[Data]

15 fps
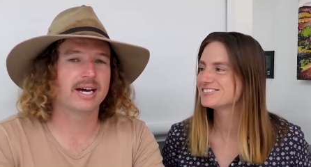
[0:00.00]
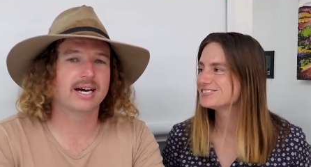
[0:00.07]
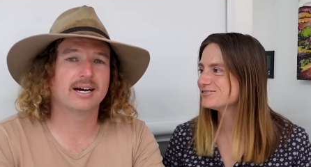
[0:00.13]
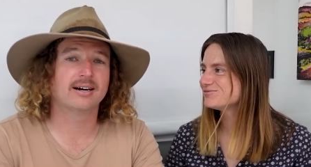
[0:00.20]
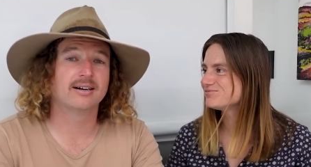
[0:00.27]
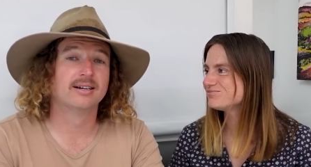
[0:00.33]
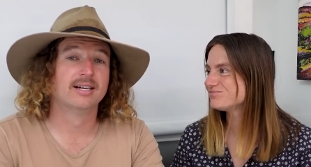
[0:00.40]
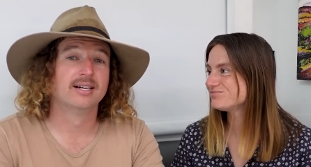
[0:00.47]

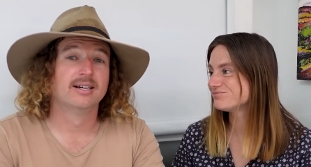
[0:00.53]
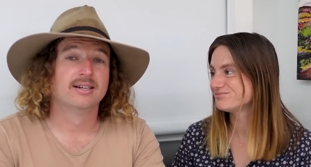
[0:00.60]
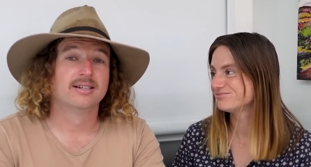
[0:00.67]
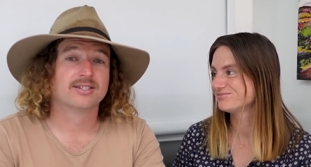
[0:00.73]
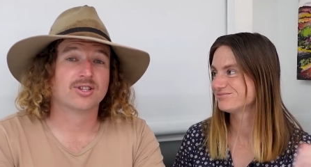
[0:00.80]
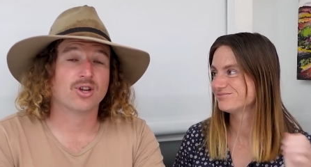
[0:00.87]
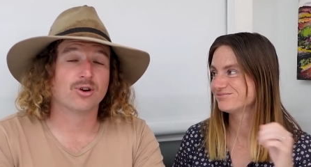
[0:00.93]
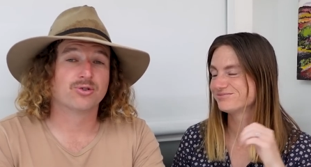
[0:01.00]
Speaker 1: our
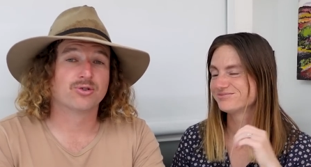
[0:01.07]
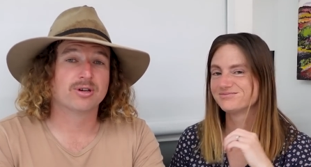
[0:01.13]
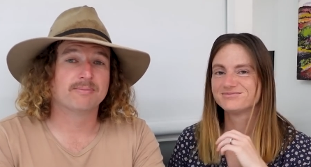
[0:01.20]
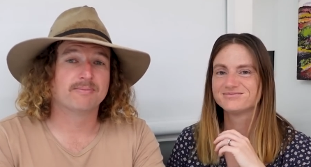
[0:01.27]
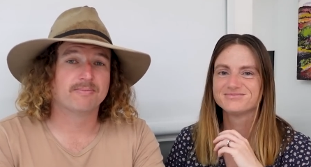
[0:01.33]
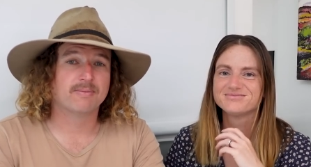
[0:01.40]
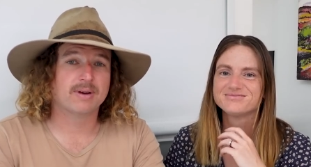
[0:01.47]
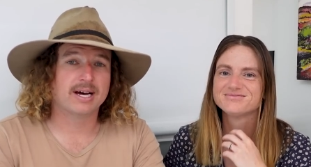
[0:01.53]
snow
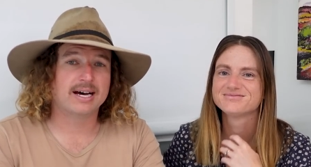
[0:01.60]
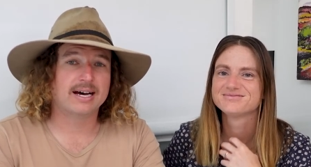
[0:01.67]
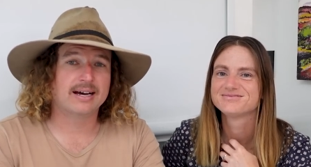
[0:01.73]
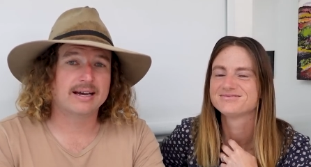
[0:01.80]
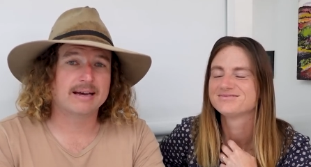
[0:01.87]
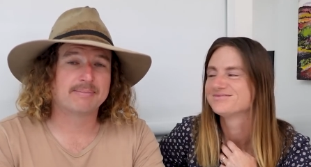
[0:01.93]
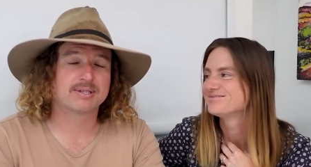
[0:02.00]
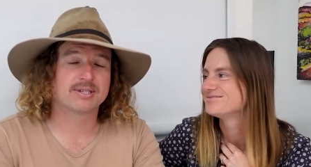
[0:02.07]
trip
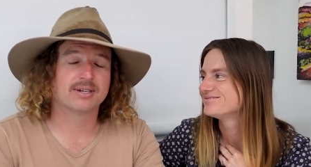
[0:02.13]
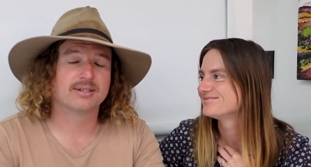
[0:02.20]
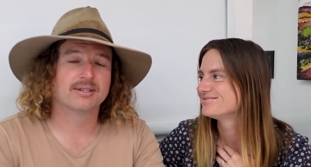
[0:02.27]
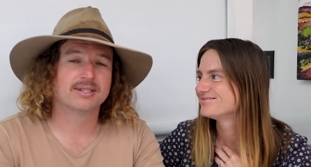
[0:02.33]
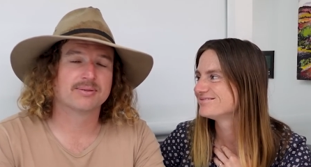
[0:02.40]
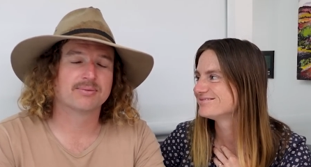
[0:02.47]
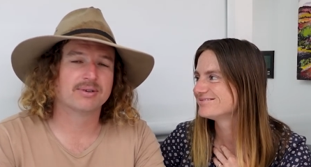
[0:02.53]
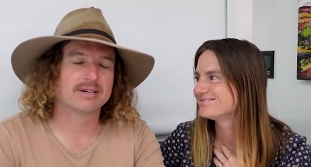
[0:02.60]
uh, episode
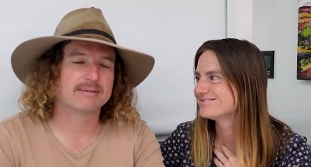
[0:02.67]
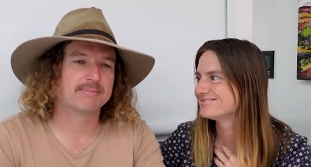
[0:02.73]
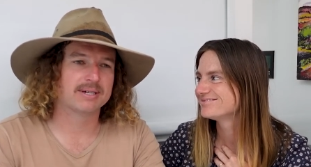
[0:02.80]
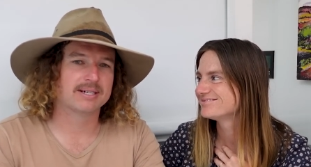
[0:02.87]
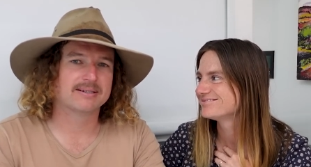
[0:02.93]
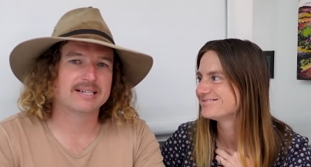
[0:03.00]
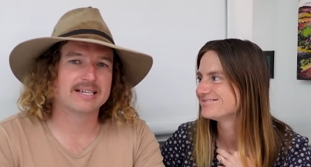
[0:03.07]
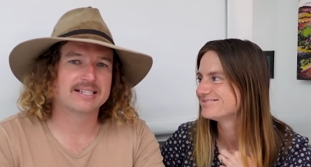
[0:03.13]
this week,
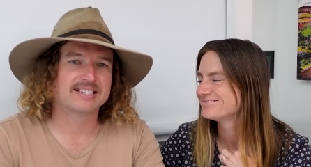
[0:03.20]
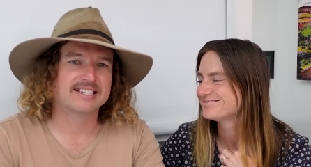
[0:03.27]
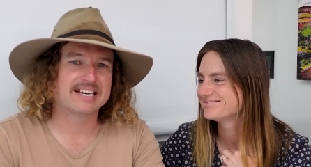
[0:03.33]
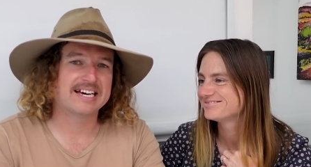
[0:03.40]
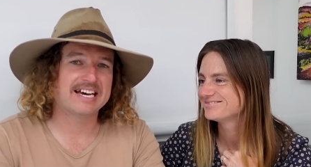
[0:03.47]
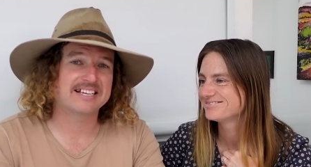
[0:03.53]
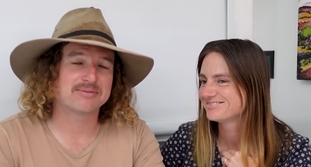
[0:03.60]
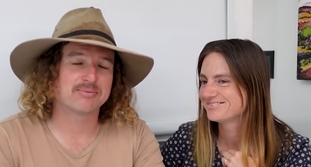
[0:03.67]
but it
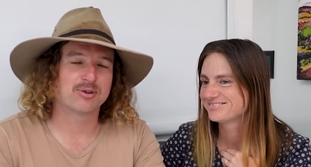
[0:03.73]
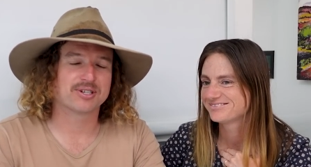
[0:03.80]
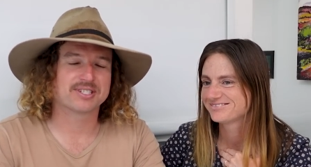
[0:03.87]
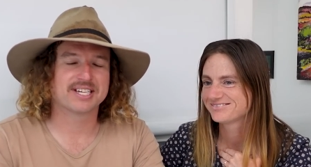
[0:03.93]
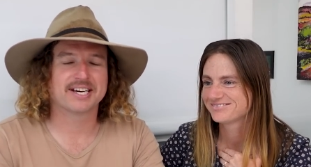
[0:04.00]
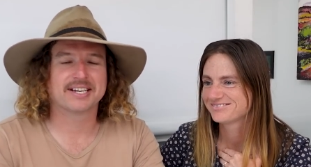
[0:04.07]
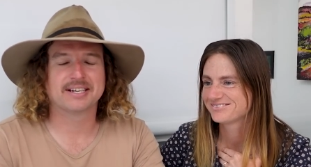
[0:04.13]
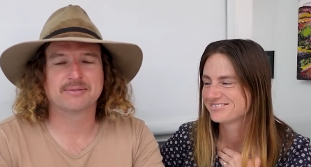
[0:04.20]
uh, hasn't worked
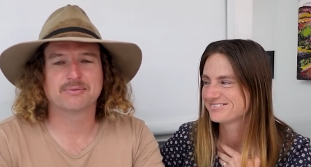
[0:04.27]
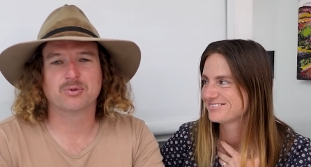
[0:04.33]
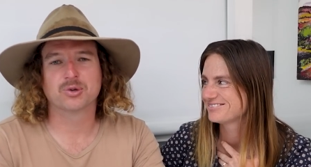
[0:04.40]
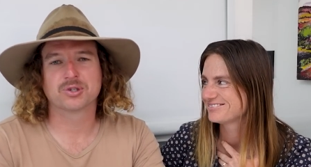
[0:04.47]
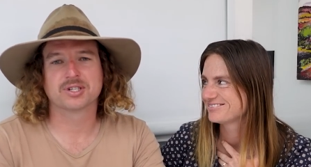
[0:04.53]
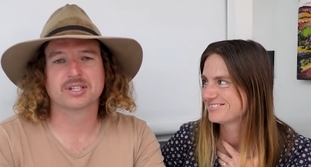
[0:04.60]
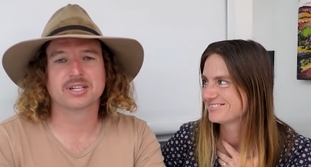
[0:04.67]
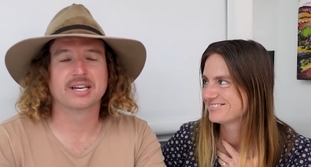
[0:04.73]
out,
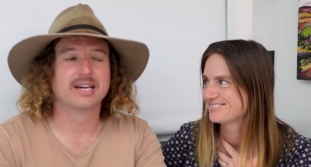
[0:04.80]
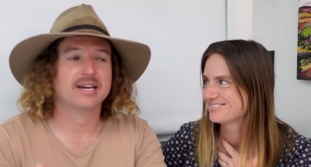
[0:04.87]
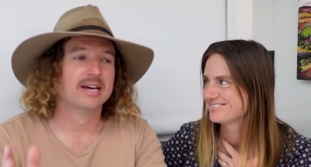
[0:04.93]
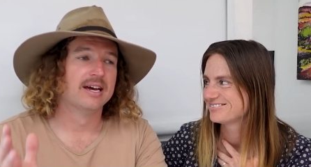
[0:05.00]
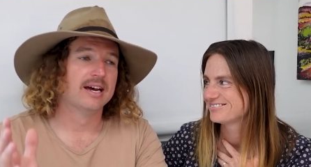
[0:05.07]
unfortunately.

[/Data]

## Goal of the exercise
Every entry is to be reproduced word for word, and no image is carried over.

## Response to the exercise
15 fps
[0:00.00]
[0:00.07]
[0:00.13]
[0:00.20]
[0:00.27]
[0:00.33]
[0:00.40]
[0:00.47]

[0:00.53]
[0:00.60]
[0:00.67]
[0:00.73]
[0:00.80]
[0:00.87]
[0:00.93]
[0:01.00]
Speaker 1: our
[0:01.07]
[0:01.13]
[0:01.20]
[0:01.27]
[0:01.33]
[0:01.40]
[0:01.47]
[0:01.53]
snow
[0:01.60]
[0:01.67]
[0:01.73]
[0:01.80]
[0:01.87]
[0:01.93]
[0:02.00]
[0:02.07]
trip
[0:02.13]
[0:02.20]
[0:02.27]
[0:02.33]
[0:02.40]
[0:02.47]
[0:02.53]
[0:02.60]
uh, episode
[0:02.67]
[0:02.73]
[0:02.80]
[0:02.87]
[0:02.93]
[0:03.00]
[0:03.07]
[0:03.13]
this week,
[0:03.20]
[0:03.27]
[0:03.33]
[0:03.40]
[0:03.47]
[0:03.53]
[0:03.60]
[0:03.67]
but it
[0:03.73]
[0:03.80]
[0:03.87]
[0:03.93]
[0:04.00]
[0:04.07]
[0:04.13]
[0:04.20]
uh, hasn't worked
[0:04.27]
[0:04.33]
[0:04.40]
[0:04.47]
[0:04.53]
[0:04.60]
[0:04.67]
[0:04.73]
out,
[0:04.80]
[0:04.87]
[0:04.93]
[0:05.00]
[0:05.07]
unfortunately.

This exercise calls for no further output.